How to complete this task: Scan the records for the line containing "[0:25.20-0:26.10]"; extract it and all later lines, verbatim, through the end, and nothing before it.

Data excerpts:
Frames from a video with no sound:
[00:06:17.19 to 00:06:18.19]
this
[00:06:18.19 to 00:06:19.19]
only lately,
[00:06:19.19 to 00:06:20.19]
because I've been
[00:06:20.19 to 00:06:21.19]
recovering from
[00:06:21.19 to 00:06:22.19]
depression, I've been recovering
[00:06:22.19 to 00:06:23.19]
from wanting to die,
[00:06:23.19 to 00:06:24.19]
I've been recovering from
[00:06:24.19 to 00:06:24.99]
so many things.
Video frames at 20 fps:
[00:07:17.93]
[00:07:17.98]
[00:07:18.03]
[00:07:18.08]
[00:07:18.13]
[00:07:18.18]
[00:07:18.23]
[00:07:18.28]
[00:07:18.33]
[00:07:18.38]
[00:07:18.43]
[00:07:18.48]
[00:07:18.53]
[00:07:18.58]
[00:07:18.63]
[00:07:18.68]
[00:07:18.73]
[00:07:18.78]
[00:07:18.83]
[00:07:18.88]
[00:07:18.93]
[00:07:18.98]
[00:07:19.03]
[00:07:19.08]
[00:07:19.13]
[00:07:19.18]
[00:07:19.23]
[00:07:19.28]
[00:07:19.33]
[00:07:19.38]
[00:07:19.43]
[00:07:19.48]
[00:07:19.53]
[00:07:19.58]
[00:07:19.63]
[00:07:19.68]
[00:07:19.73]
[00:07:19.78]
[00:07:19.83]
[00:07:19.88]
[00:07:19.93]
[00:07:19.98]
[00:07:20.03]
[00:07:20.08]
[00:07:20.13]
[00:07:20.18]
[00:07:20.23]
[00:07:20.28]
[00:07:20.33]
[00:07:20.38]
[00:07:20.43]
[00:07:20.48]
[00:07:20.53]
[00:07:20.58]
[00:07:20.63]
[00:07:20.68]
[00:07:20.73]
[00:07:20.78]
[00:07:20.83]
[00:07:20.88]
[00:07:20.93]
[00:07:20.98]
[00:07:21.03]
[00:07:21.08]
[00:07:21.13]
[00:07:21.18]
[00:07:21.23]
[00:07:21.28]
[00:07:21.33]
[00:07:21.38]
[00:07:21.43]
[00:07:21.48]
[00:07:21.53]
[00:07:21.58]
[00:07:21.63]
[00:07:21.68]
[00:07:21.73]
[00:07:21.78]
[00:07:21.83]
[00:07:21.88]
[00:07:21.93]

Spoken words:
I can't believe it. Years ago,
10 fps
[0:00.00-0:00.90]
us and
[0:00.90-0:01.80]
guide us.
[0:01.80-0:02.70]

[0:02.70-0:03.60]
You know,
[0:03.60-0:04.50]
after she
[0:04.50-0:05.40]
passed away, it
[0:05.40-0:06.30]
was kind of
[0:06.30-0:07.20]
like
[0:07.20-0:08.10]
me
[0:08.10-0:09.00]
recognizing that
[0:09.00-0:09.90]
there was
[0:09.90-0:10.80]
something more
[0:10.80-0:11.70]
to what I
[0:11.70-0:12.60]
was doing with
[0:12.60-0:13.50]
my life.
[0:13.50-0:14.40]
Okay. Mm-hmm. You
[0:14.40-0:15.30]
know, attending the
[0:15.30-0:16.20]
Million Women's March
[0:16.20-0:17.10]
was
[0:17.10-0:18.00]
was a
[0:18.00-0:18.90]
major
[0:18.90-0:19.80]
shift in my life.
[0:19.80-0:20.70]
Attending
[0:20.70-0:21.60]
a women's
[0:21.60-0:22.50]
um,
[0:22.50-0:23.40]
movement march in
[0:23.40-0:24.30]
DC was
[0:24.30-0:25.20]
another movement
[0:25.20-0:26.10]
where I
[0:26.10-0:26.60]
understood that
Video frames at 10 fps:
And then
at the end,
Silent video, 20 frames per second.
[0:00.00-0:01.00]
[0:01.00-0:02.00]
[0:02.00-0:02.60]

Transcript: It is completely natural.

Solution for this problem:
[0:25.20-0:26.10]
where I
[0:26.10-0:26.60]
understood that
Video frames at 10 fps:
And then
at the end,
Silent video, 20 frames per second.
[0:00.00-0:01.00]
[0:01.00-0:02.00]
[0:02.00-0:02.60]

Transcript: It is completely natural.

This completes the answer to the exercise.